Shower space outfitted with a bathtub.

Shower space outfitted with a bathtub.

From his and hers bathrooms to six-car garages, amenities once reserved for the ultrarich have become standard fare in what some call the “middle market” of luxury homes in Los Angeles, ranging from about $5 million to $15 million.

“It’s a routine conversation we have with high-end developers: What am I missing? What’s going to make my house stand apart?” said Jesse Harrison, business development director at Harrison Design, an architecture firm headquartered in Atlanta with offices in Los Angeles. “What’s going to make someone walk in and say, I’ve got to have this house?”

Those attractions range from elevators to large commercial kitchens, putting greens, infinity pools, saunas, gyms, screening rooms, temperature-controlled wine rooms, and home automation.

Such amenities are often necessary for projects to justify their asking price, said Hamid Toufanian, a developer, architect, and general contractor in Santa Monica.
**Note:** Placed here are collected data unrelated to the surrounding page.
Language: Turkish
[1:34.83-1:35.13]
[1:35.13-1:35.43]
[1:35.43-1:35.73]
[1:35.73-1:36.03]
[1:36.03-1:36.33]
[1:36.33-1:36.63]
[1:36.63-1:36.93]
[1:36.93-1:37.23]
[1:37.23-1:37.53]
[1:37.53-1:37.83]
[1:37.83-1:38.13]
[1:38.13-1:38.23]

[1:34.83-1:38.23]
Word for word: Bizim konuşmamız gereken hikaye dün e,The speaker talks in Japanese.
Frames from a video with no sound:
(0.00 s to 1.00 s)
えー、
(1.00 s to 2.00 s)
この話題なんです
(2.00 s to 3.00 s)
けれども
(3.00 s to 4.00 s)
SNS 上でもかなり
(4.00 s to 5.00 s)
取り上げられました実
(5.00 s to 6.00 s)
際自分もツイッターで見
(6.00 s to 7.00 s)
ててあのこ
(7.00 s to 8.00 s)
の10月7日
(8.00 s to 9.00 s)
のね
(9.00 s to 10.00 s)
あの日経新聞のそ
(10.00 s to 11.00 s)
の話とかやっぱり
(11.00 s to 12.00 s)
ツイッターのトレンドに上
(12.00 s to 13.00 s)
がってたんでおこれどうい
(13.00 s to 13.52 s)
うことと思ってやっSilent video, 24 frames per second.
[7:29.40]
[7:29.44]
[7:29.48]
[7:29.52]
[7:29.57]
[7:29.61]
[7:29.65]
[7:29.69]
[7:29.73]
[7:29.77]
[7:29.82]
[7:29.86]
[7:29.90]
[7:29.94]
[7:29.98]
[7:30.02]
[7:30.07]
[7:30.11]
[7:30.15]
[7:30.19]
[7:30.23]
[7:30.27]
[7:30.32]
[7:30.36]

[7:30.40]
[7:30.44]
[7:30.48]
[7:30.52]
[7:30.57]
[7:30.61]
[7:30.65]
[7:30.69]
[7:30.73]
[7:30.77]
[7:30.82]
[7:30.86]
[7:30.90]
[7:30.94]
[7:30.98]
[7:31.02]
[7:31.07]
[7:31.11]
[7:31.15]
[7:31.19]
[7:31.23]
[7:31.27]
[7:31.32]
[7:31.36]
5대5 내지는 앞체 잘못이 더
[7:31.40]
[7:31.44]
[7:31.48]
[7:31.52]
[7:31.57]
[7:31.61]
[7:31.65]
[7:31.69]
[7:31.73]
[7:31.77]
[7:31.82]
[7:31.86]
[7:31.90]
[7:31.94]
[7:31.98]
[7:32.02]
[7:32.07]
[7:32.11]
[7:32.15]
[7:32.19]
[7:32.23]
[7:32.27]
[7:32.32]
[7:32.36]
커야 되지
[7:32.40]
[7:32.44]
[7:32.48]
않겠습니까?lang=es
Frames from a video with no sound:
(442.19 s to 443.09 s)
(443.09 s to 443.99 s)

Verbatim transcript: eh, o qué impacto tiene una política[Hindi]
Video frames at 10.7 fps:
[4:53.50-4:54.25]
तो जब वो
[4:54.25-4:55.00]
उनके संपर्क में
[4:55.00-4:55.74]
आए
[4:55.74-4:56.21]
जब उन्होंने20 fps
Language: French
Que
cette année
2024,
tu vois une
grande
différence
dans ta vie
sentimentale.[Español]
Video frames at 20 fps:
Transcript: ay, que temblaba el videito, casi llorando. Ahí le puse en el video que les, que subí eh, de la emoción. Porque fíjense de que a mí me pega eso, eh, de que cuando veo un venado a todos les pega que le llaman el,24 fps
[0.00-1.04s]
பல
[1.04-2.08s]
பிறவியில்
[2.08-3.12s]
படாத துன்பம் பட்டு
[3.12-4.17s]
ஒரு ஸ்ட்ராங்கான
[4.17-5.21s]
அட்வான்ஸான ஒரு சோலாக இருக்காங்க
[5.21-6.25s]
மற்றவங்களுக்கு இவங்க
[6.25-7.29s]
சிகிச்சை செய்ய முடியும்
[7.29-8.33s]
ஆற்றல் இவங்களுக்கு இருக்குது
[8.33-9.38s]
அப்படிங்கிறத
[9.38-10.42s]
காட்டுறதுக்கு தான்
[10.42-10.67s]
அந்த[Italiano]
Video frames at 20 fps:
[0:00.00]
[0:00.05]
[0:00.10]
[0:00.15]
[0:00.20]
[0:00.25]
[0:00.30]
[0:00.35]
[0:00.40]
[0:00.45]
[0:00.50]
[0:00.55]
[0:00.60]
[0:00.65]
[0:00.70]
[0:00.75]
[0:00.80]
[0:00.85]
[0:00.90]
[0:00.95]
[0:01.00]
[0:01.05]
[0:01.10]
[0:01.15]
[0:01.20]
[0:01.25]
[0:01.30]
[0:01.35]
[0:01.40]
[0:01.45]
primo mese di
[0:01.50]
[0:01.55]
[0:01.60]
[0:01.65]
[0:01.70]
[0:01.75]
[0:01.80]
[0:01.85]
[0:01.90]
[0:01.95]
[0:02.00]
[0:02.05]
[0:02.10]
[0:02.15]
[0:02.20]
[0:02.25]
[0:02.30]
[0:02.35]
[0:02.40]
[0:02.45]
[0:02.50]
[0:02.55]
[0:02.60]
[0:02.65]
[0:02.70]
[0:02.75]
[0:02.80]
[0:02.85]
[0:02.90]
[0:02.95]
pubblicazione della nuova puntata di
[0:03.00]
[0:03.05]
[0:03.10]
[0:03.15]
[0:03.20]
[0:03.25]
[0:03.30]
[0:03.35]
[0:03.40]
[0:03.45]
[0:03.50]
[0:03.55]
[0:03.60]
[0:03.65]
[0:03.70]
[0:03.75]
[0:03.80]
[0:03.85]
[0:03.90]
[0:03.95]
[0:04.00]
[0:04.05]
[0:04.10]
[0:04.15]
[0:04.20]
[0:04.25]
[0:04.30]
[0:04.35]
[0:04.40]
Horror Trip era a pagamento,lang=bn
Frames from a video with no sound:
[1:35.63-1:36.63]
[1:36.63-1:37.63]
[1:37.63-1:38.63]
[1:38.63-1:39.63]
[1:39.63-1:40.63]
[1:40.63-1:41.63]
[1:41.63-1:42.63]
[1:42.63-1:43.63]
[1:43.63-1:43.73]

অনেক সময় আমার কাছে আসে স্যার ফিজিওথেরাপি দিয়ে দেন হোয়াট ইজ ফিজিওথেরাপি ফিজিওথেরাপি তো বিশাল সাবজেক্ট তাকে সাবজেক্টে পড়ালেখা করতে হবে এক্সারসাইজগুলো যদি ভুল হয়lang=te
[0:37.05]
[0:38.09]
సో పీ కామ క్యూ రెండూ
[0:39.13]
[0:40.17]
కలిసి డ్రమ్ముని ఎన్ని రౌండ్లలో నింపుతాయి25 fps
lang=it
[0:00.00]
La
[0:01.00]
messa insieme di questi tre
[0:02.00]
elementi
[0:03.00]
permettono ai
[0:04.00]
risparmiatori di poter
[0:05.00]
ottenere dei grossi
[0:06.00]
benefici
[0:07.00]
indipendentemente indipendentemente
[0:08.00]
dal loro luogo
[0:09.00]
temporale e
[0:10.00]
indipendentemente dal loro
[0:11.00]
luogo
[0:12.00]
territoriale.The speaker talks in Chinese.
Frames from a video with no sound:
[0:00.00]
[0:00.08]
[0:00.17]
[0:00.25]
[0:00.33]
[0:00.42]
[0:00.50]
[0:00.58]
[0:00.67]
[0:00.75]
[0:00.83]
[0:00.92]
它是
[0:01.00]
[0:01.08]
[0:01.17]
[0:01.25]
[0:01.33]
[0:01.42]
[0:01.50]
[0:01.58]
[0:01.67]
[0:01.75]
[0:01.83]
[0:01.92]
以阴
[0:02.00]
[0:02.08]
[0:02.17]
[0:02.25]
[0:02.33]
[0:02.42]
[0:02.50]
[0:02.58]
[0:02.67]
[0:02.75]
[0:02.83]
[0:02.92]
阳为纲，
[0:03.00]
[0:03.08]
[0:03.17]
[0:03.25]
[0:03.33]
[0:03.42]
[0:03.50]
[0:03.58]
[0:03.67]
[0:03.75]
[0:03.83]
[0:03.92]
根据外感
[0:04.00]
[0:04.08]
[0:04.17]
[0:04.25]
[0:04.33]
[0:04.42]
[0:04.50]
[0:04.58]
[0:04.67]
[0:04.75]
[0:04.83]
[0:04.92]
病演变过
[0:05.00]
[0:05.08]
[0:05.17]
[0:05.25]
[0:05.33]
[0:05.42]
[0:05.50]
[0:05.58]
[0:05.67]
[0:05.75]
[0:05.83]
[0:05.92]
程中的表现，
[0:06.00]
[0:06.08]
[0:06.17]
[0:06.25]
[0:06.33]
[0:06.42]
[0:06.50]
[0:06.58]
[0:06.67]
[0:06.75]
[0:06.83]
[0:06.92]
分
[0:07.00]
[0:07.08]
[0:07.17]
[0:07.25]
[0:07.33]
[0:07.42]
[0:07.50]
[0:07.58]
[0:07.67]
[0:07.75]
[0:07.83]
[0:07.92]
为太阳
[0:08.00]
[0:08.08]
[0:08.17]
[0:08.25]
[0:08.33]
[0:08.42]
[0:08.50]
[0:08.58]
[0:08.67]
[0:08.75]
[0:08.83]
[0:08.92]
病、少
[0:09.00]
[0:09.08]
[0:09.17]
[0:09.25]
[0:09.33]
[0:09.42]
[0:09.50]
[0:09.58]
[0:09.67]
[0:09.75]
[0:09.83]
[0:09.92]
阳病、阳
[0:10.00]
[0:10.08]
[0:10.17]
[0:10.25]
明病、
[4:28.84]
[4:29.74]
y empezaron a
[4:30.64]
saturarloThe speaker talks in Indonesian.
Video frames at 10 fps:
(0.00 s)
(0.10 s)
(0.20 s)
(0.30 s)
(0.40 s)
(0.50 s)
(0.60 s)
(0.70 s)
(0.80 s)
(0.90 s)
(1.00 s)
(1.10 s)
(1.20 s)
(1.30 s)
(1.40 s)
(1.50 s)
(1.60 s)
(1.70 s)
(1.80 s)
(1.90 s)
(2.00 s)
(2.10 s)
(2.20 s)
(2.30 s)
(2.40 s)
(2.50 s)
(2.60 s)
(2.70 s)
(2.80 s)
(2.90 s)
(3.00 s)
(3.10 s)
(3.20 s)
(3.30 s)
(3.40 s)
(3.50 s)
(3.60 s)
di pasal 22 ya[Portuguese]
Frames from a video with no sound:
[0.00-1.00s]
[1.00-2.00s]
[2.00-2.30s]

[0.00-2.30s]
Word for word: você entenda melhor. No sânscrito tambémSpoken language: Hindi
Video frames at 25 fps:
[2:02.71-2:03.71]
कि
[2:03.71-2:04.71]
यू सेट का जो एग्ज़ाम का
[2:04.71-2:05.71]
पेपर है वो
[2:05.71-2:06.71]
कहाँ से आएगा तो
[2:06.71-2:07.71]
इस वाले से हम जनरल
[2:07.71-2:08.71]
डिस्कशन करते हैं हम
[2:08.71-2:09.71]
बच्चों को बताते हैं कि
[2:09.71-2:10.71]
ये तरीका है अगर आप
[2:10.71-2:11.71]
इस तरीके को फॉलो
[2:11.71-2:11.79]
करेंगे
“The prices of properties are soaring up,” he said. “And to make a house and sell it with profit, we have to add items of luxury.”

Toufanian is placing an elevator, arts-and-crafts station, dual master bathrooms, gym, wine cellar, and screening room in a home his company, Architecture West Inc., is building in Santa Monica and hopes to sell for just under $9 million.

“In 2006, you couldn’t spend $200,000 on a door because the market wouldn’t support it. It does now,” said David Kramer, an agent at Hilton & Hyland. “A house in 2006 in the top top high end now looks tired and not nearly the level that you see today.”

Kitchens for catering

Attracting wealthy buyers has started an arms race among developers, each one seemingly looking for the next “thing” to set their homes apart.

Harrison said his firm designed a simulated golf range with a giant screen in a custom $10 million Brentwood home for a links enthusiast.

Many of his clients also want full catering kitchens with walk-in refrigerators and freezers. Butler’s pantries that once housed china and silverware are giving way to a “dramatic, beautiful second kitchen” housing a second oven and refrigerator as well as often quirky decorations such as “a crazy wallpaper or funky chandelier,” he said.

The main kitchen is morphing to allow families to cook together, said Peter Loewy, chief executive of Beverly Hills’ Teles Properties.

“You might find double or triple stoves. You might find different cutting areas,” Loewy said. “In the 1950s, you’d never find a big kitchen. You would never have two stations, because in the 1950s the men never cooked.”